INPUT DATA below:

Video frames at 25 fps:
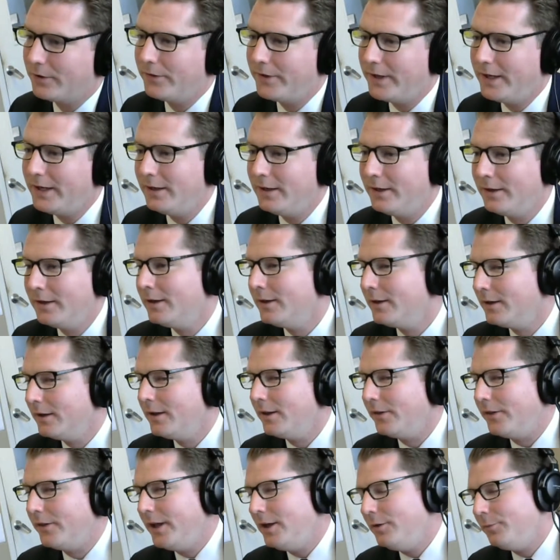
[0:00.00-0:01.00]
they
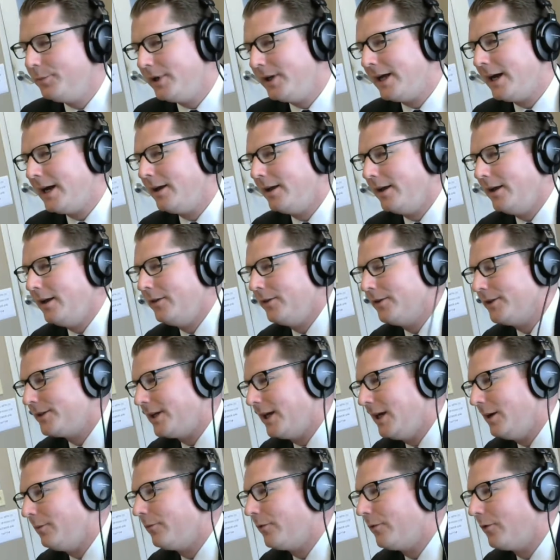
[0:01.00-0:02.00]
they've been at, in this
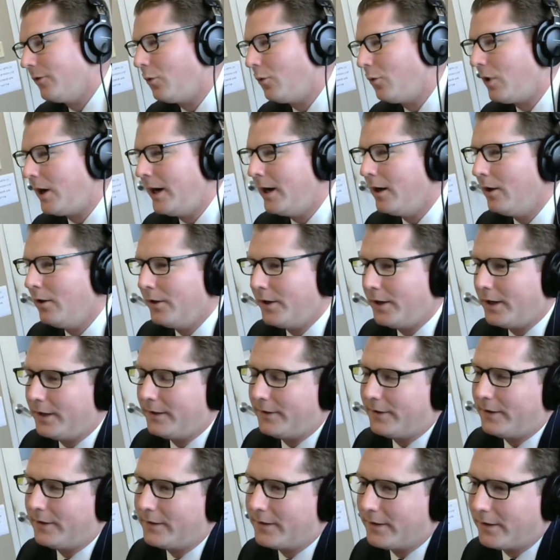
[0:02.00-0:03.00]
game for a while, and I
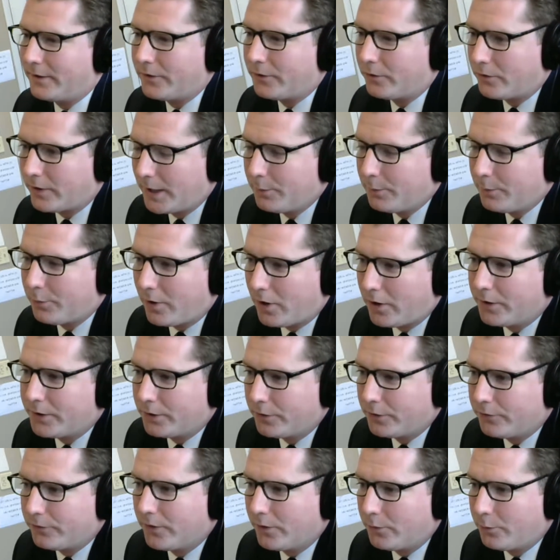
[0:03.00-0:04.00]
think they're the right
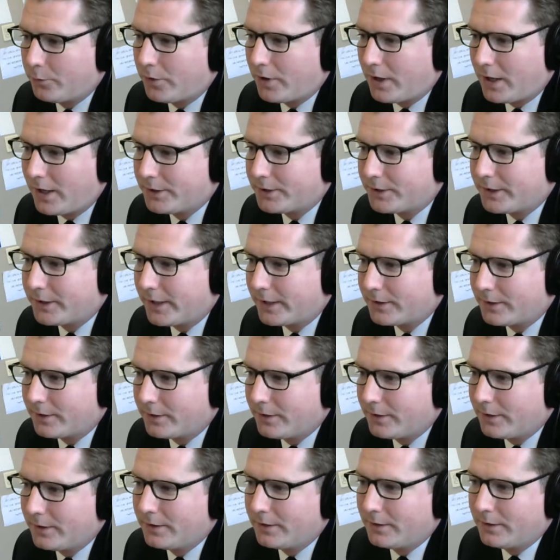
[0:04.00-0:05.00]
partner for the project.
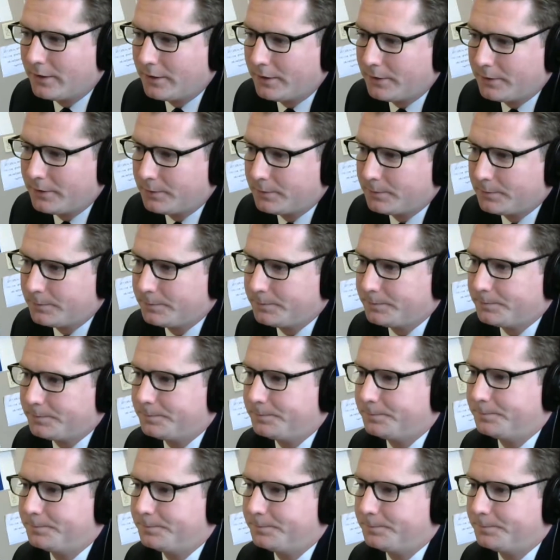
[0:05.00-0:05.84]
Yeah, I remember when you spoke,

End of INPUT DATA.

WHAT YOU NEED TO DO: Leaving the pictures aside, transcribe exactly the lines from the one containing "[0:02.00-0:03.00]" to the final line of the entries above, both ends included.

RESULT:
[0:02.00-0:03.00]
game for a while, and I
[0:03.00-0:04.00]
think they're the right
[0:04.00-0:05.00]
partner for the project.
[0:05.00-0:05.84]
Yeah, I remember when you spoke,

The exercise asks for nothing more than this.